• **WHAT THE TASK ASKS**:
With pictures omitted, copy exactly the lines from the one containing "(6.00 s to 7.00 s)" through the end of the records below.

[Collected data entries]
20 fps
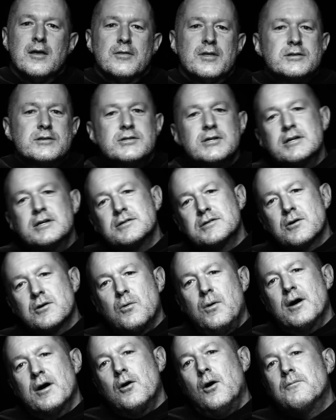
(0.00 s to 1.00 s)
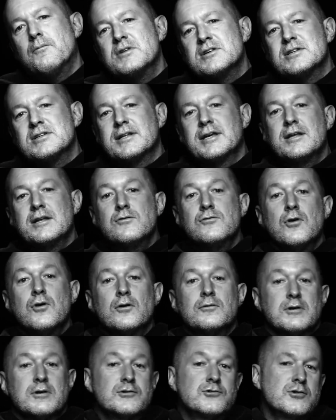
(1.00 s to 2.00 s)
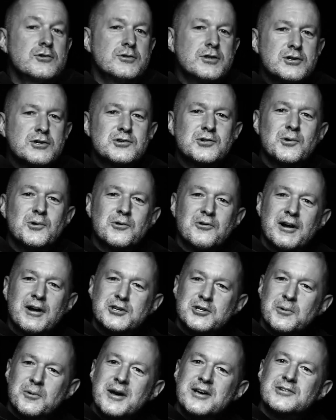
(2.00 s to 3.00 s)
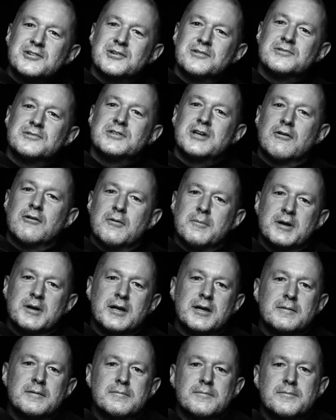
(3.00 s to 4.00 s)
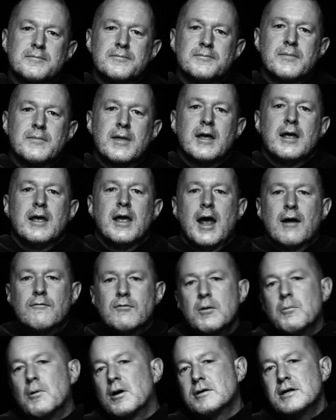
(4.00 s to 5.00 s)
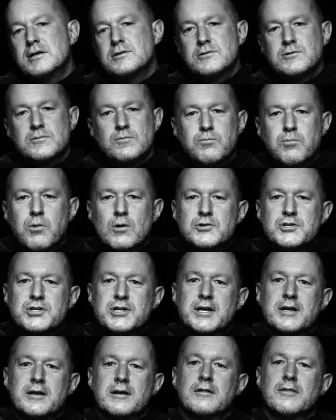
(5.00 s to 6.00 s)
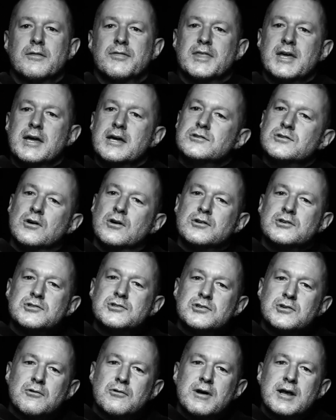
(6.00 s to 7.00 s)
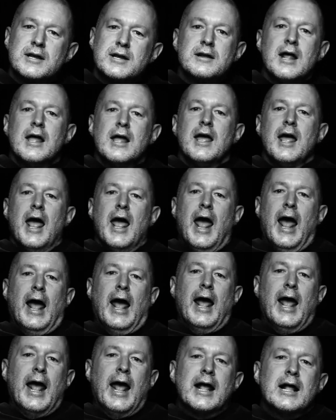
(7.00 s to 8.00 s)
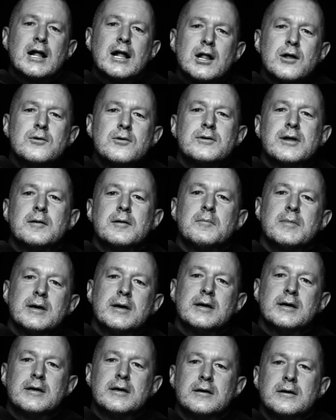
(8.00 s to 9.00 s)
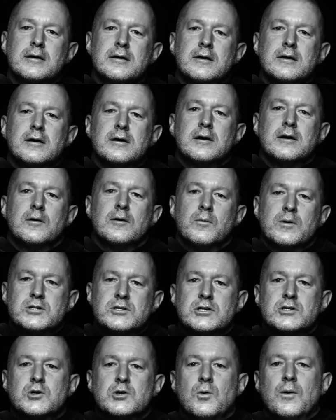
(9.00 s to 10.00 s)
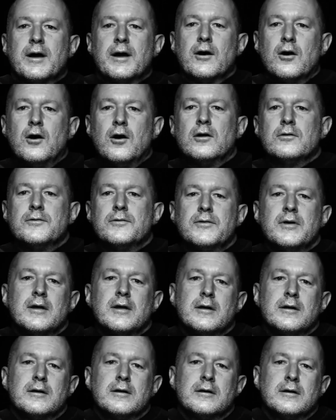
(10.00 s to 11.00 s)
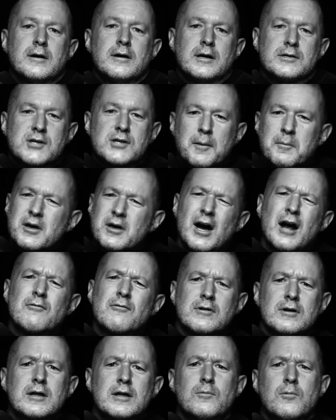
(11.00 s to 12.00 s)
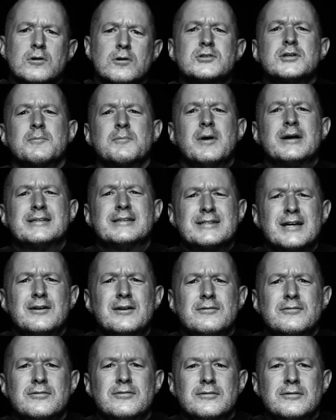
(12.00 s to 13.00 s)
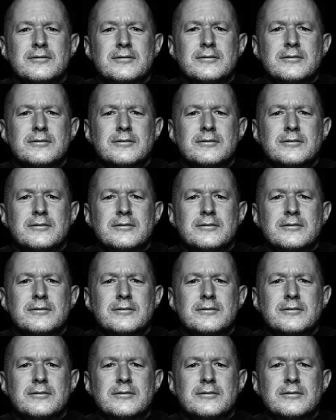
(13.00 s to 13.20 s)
This is quite obviously not a traditional graduation ceremony. Everyone is watching this on a screen, including me, which is quite odd, as I'm currently watching myself.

• **ANSWER AREA**:
(6.00 s to 7.00 s)
(7.00 s to 8.00 s)
(8.00 s to 9.00 s)
(9.00 s to 10.00 s)
(10.00 s to 11.00 s)
(11.00 s to 12.00 s)
(12.00 s to 13.00 s)
(13.00 s to 13.20 s)
This is quite obviously not a traditional graduation ceremony. Everyone is watching this on a screen, including me, which is quite odd, as I'm currently watching myself.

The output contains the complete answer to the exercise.